4. Where the human still wins — and the real lesson.

I should be honest, because the case is strong enough that it doesn't need to cheat. The humanoid is not a mistake everywhere. It wins, decisively, in our world: the world of stairs sized to our stride, doorknobs at our hip, tools molded to our grip, counters at our height, and — not to be dismissed — other humans, who trust a face and a familiar gait in a way they will not trust a chittering thing low to the floor. If the job is "work inside a house built for people, alongside people," the body shaped like a person is the right answer, and that is most of why the big labs build them. The humanoid is the universal adapter for the human-shaped world. That world is large and worth fitting into.

But that is the whole point, and it cuts both ways. The humanoid is optimal for human spaces because it was copied from the animal those spaces were built around — and that animal is a former tree-ape that stood up to free its hands, carrying every compromise of that history in its skeleton. It is not a body designed for robots. It is a body inherited by them. The moment the job leaves the house — the rubble, the surf, the dust, the lattice, the seabed — the human stops being the answer, and the shape the planet keeps re-discovering on its own takes over.

So the real lesson isn't crab beats human. It's stop defaulting. Match the morphology to the niche, the way evolution does, ruthlessly and without sentiment. Carcinization is convergent because the tough-low-amphibious niche keeps recurring in nature. Those same niches keep recurring in the work — and when they do, they point, over and over, independently, at the same wide, armored, many-legged, claw-fronted shape. Evolution ran that experiment for a few hundred million years and kept getting the same answer. We might save ourselves some time by writing it down.

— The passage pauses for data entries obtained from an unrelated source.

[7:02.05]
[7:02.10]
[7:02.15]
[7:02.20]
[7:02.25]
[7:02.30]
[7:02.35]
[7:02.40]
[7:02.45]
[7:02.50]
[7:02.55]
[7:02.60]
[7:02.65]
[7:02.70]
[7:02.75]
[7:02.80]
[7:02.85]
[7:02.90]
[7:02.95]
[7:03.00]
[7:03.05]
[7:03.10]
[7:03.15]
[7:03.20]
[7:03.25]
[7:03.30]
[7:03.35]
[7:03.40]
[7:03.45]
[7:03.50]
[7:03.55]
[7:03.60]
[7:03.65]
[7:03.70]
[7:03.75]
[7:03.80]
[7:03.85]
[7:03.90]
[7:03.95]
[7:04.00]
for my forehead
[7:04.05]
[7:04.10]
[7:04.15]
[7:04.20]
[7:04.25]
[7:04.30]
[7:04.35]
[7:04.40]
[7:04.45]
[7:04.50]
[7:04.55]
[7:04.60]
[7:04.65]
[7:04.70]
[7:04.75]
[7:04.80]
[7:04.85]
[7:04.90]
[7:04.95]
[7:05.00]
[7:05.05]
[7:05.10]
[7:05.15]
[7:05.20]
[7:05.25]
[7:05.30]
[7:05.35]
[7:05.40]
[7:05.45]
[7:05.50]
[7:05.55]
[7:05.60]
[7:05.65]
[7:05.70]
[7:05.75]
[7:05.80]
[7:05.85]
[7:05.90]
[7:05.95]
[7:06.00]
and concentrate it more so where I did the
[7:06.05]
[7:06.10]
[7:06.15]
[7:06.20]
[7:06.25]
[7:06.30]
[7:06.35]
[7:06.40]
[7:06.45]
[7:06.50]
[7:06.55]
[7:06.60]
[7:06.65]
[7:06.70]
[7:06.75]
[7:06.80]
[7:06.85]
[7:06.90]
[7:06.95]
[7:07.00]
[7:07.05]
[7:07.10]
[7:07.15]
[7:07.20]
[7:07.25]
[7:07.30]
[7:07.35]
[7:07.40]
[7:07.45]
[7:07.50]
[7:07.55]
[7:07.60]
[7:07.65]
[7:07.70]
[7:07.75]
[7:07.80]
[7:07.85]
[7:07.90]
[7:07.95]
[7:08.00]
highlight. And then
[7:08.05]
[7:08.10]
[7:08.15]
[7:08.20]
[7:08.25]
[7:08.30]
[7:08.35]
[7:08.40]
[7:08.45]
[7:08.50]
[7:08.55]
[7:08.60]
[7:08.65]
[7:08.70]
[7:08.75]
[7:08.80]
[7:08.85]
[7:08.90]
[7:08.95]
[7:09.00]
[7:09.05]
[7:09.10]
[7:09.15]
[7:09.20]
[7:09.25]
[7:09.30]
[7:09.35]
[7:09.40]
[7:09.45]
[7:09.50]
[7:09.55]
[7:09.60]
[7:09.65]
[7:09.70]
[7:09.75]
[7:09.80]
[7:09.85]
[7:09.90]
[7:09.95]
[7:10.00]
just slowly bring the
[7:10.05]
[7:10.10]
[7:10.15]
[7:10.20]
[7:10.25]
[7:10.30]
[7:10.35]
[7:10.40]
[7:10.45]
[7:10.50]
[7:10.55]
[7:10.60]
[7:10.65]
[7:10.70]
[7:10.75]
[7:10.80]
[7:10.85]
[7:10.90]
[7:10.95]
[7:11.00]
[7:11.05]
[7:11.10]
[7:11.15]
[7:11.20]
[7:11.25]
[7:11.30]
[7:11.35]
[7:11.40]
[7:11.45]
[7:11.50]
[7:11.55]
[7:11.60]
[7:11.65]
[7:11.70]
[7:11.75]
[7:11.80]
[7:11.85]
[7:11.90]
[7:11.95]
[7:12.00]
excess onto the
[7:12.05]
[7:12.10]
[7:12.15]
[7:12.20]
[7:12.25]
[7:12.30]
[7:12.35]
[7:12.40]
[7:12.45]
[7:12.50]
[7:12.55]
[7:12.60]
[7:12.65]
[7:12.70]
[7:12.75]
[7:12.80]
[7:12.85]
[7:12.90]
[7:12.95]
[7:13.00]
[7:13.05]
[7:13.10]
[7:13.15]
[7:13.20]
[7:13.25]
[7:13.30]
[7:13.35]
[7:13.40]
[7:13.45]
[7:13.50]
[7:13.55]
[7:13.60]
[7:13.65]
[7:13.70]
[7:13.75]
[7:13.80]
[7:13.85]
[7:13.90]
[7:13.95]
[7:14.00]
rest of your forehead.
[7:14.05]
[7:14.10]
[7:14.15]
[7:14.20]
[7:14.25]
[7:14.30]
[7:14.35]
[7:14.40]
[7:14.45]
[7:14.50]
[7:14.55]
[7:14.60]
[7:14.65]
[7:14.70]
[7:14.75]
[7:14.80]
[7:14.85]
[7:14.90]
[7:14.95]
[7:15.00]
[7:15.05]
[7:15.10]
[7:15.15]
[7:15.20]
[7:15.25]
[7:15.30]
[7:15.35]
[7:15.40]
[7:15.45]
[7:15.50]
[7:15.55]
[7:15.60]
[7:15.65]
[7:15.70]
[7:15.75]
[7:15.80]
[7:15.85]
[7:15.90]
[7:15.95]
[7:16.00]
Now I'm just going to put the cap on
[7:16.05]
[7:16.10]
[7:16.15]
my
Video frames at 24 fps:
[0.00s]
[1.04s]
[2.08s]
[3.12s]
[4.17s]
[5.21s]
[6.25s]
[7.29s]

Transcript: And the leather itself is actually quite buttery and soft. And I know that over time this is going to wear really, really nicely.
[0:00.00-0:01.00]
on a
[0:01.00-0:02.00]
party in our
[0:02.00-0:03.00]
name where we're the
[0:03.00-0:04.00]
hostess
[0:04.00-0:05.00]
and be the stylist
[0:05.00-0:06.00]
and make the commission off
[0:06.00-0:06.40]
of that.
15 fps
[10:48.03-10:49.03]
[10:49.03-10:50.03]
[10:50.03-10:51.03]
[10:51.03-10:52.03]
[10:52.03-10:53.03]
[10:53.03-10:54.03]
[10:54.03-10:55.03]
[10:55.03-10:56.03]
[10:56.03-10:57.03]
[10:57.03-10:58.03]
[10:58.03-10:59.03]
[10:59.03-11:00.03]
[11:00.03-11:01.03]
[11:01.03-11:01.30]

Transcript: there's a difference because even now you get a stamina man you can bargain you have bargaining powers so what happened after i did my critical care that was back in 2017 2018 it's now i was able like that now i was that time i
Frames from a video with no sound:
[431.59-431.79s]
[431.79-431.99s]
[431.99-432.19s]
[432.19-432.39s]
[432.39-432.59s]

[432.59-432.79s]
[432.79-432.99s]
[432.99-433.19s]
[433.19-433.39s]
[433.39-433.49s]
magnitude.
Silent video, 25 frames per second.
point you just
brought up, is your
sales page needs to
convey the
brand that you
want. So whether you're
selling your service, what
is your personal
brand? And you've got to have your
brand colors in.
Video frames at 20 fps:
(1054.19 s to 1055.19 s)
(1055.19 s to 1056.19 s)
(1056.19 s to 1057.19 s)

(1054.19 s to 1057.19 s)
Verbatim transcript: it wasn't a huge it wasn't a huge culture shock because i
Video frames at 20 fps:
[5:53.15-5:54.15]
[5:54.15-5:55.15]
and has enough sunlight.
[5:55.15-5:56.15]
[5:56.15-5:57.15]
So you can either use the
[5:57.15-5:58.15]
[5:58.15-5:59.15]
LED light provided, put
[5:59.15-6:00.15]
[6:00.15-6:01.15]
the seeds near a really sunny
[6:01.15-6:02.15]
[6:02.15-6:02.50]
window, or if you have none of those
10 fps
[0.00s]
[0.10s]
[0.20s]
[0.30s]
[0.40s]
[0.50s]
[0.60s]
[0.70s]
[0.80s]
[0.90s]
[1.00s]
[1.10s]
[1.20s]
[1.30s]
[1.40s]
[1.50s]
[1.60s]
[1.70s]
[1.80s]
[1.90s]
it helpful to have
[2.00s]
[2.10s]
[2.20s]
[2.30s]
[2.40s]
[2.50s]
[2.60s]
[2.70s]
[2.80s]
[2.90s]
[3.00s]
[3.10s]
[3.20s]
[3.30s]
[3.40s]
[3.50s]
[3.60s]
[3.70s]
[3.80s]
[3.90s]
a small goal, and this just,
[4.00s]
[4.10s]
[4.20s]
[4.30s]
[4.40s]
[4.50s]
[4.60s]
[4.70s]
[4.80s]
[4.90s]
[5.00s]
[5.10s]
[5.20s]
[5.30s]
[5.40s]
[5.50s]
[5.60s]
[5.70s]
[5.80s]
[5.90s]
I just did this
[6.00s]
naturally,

I'll admit the obvious. I run a kingdom named after a crab, and I picked the name for the way it looked on a screen, the sideways scuttle of it, the armor and the claws — an aesthetic, a mascot, a joke I liked. It is a little disorienting to follow the engineering all the way down and find that the joke was load-bearing. That the thing on my logo is not a whimsical choice but the single most-repeated good idea in the entire history of animal bodies, and that a serious answer to "what should a robot look like, if not like us" keeps arriving, unbidden, at exactly the shape I'd already drawn.

Maybe that's the most carcinized fact of all. You ask, in good faith, why the robot has to look like a person. You follow the question honestly into the rubble and the surf and the dust. And the world, as it has so many times before, quietly hands back a crab.